Thirty girls sat in small groups around tables, laughing, talking and doodling. Cheerful sunflowers adorned each table, along with the colorful and inspirational artwork spreading out across each paper-covered table. Phrases such as “Your heart can be made new” and “He created us with a purpose” wound through the artwork and helped to highlight the ideas that stood out to each girl as they participated in the YES Project at Columbia Adventist Academy (CAA) in Battle Ground, Wash.

The YES Project, funded by a North Pacific Union Conference Don Keele Award, aimed at helping students see God’s role in their relationships. Wanting to offer something different from the usual “don’t” messages teenagers hear regarding relationships, staff worked to plan out a weekend devoted to saying “yes” — yes to God’s plan, yes to forgiveness, yes to their own self-worth.

“At the YES project, we wanted to talk about relationships and making good choices, despite the cultural pressures that surround us, realizing that saying no to these pressures is really saying 'yes' to God's plan for our lives,” says Aimee Johnson, one of the lead staff involved in the planning.

The program started on a Friday morning, in place of regular classes, and concluded Sabbath afternoon.
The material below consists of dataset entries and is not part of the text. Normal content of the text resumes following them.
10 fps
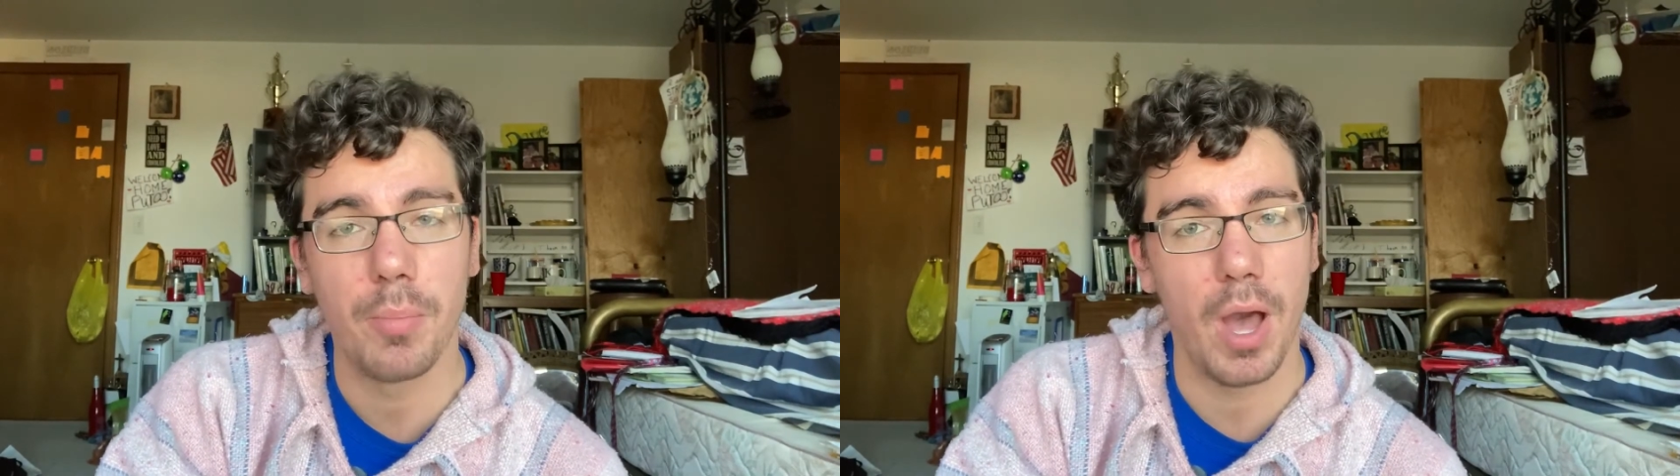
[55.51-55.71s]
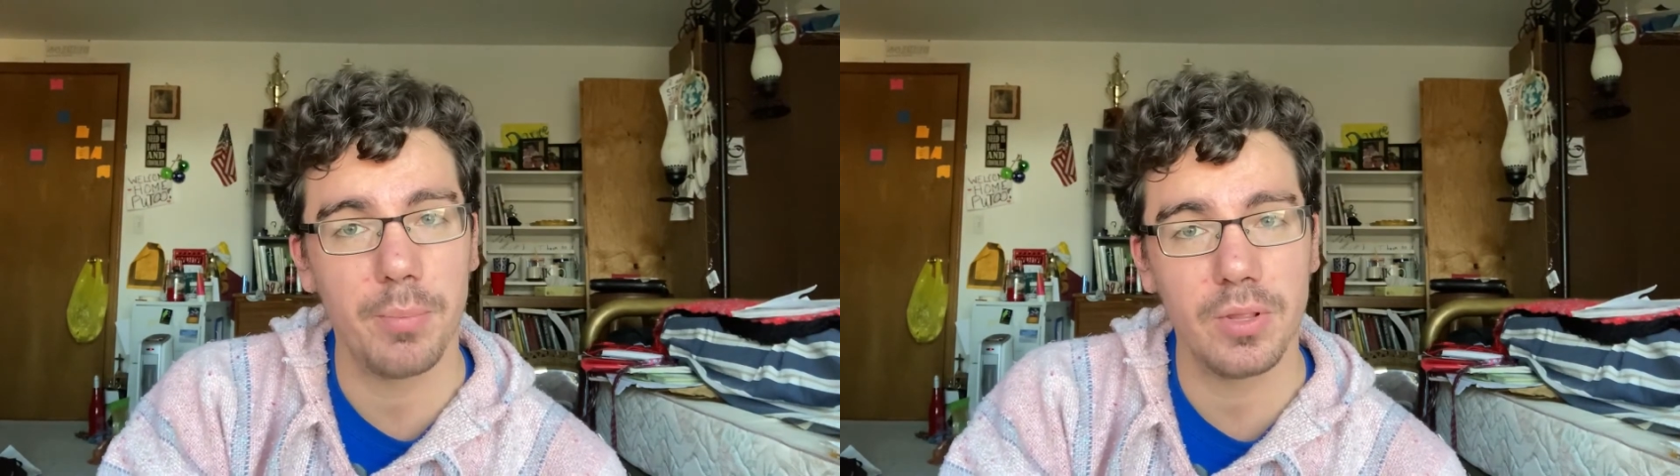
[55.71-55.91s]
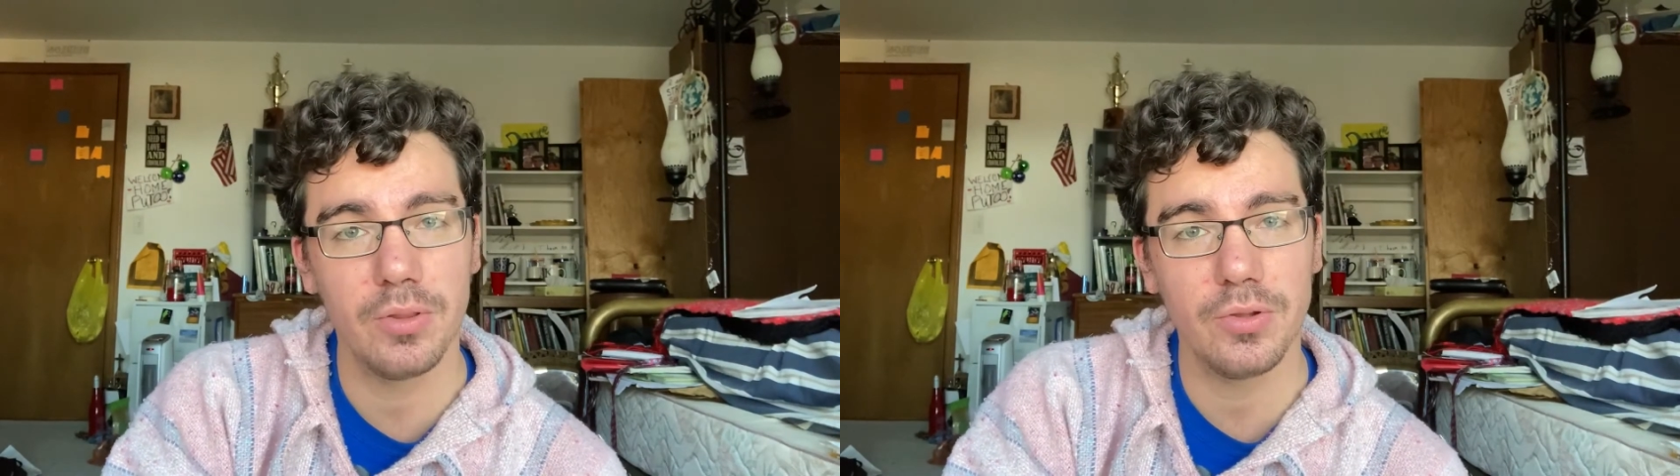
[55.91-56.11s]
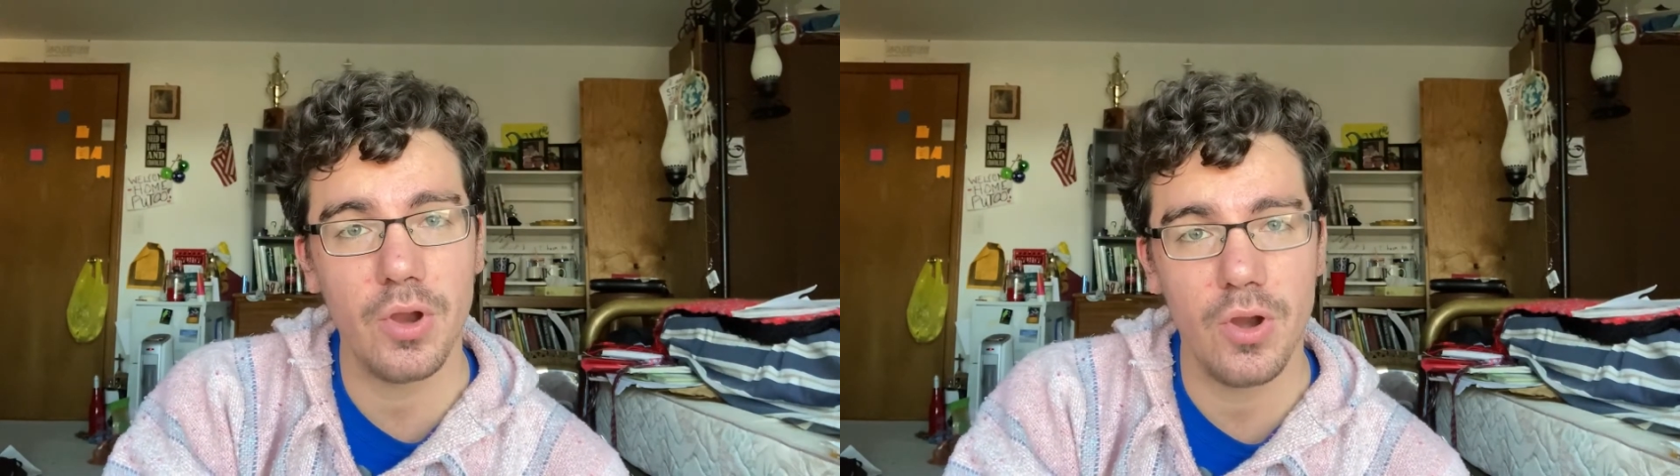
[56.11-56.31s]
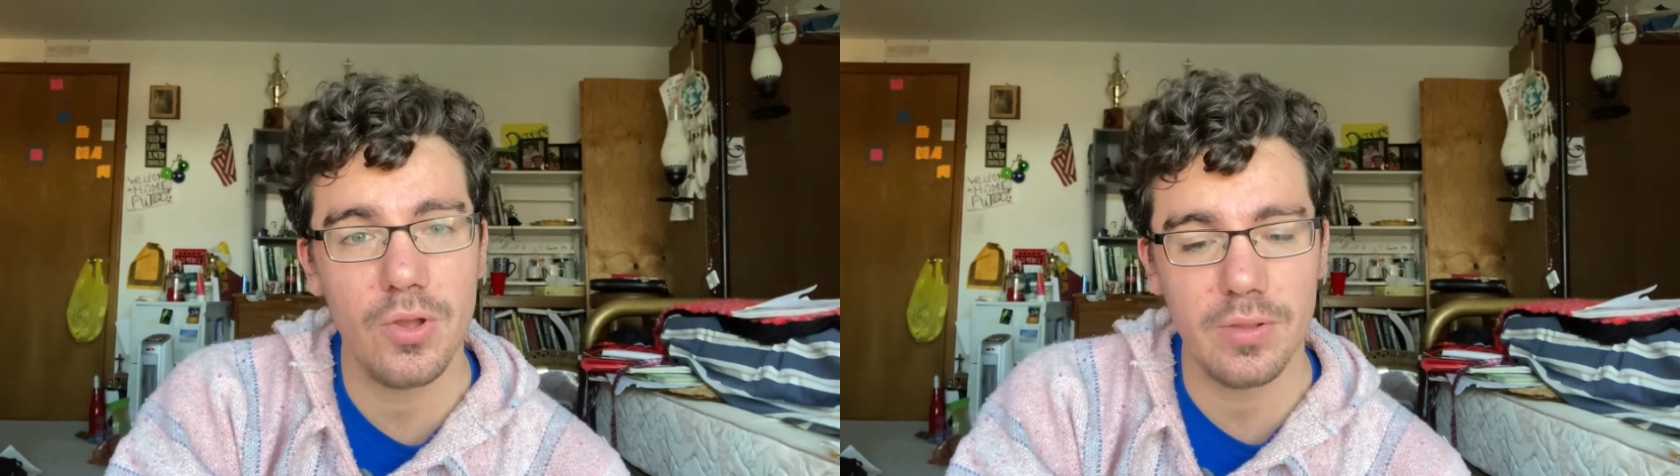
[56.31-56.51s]
Popular
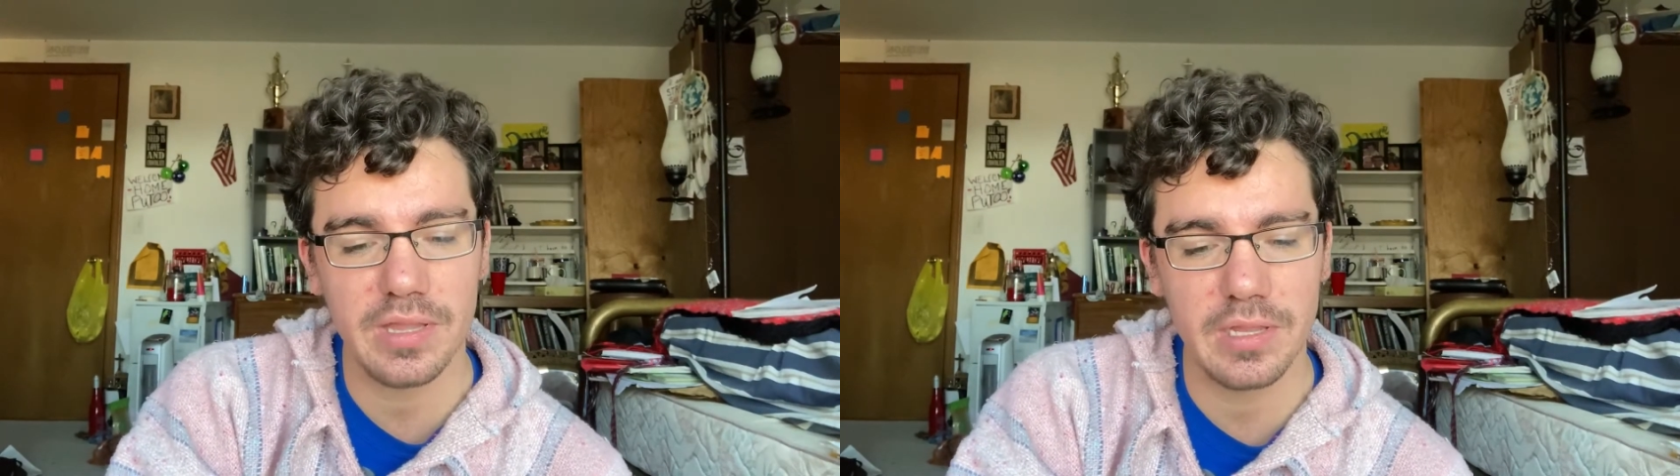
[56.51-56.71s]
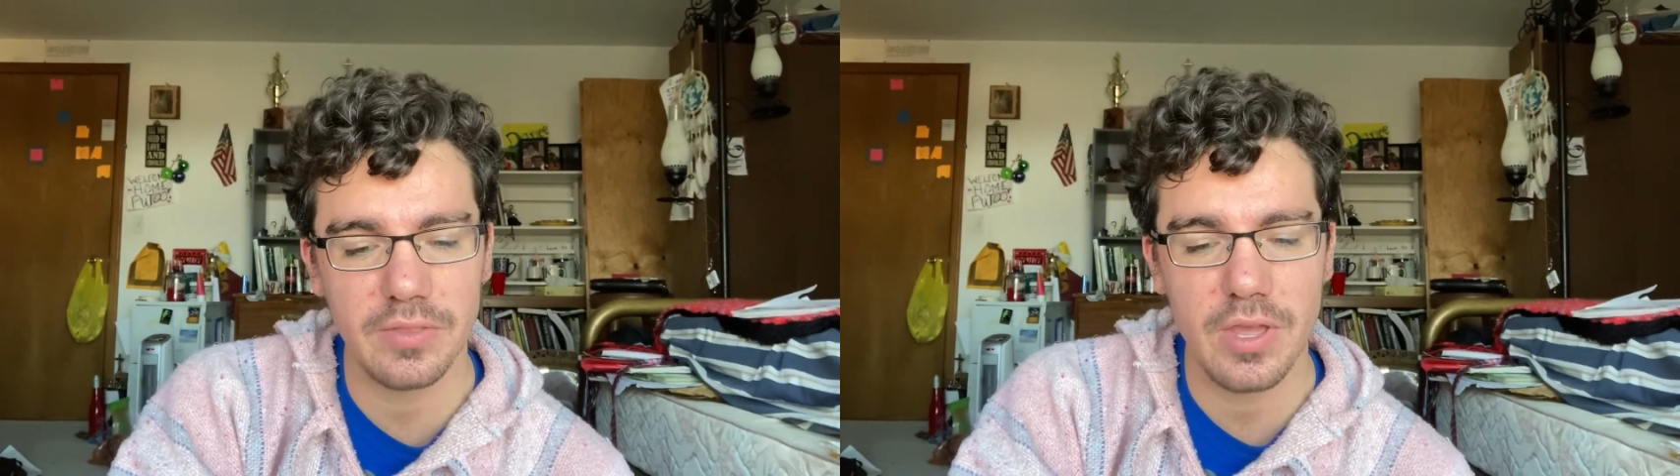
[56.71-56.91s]
girls think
The girls met off campus, splitting their time between a nearby conference room and the home of former CAA registrar Debbie Hendrickson.

In between small-group sessions, whole-group sessions and video presentations, the girls took some time for pampering and playing — and plenty of good food.  Many of the girls expressed appreciation for time spent with just girls. “It was nice to come together as one with all the girls,” shares CAA junior Rachael Reed. 

Meanwhile, the boys remained on campus and heard inspirational talks from Chuck Hagele, the executive director of Project Patch, a program for at-risk youth. His experiences with the program gave him a vast supply of stories to share as he spoke of the importance of sexual purity and respect for women. He illustrated his talks with games and object lessons, and the boys enjoyed team-building activities. “Having to work together helped me realize I don’t have to face problems alone,” says Quinlan Boney, a CAA junior.

Students and staff alike enjoyed the chance for an open dialogue on relationships and the importance of following God’s plan. Sophomore Macey Pearson described the YES Project as “an amazing experience,” saying, “I learned more about God and myself. I’m glad I have amazing staff who care enough to put on this project for us students.”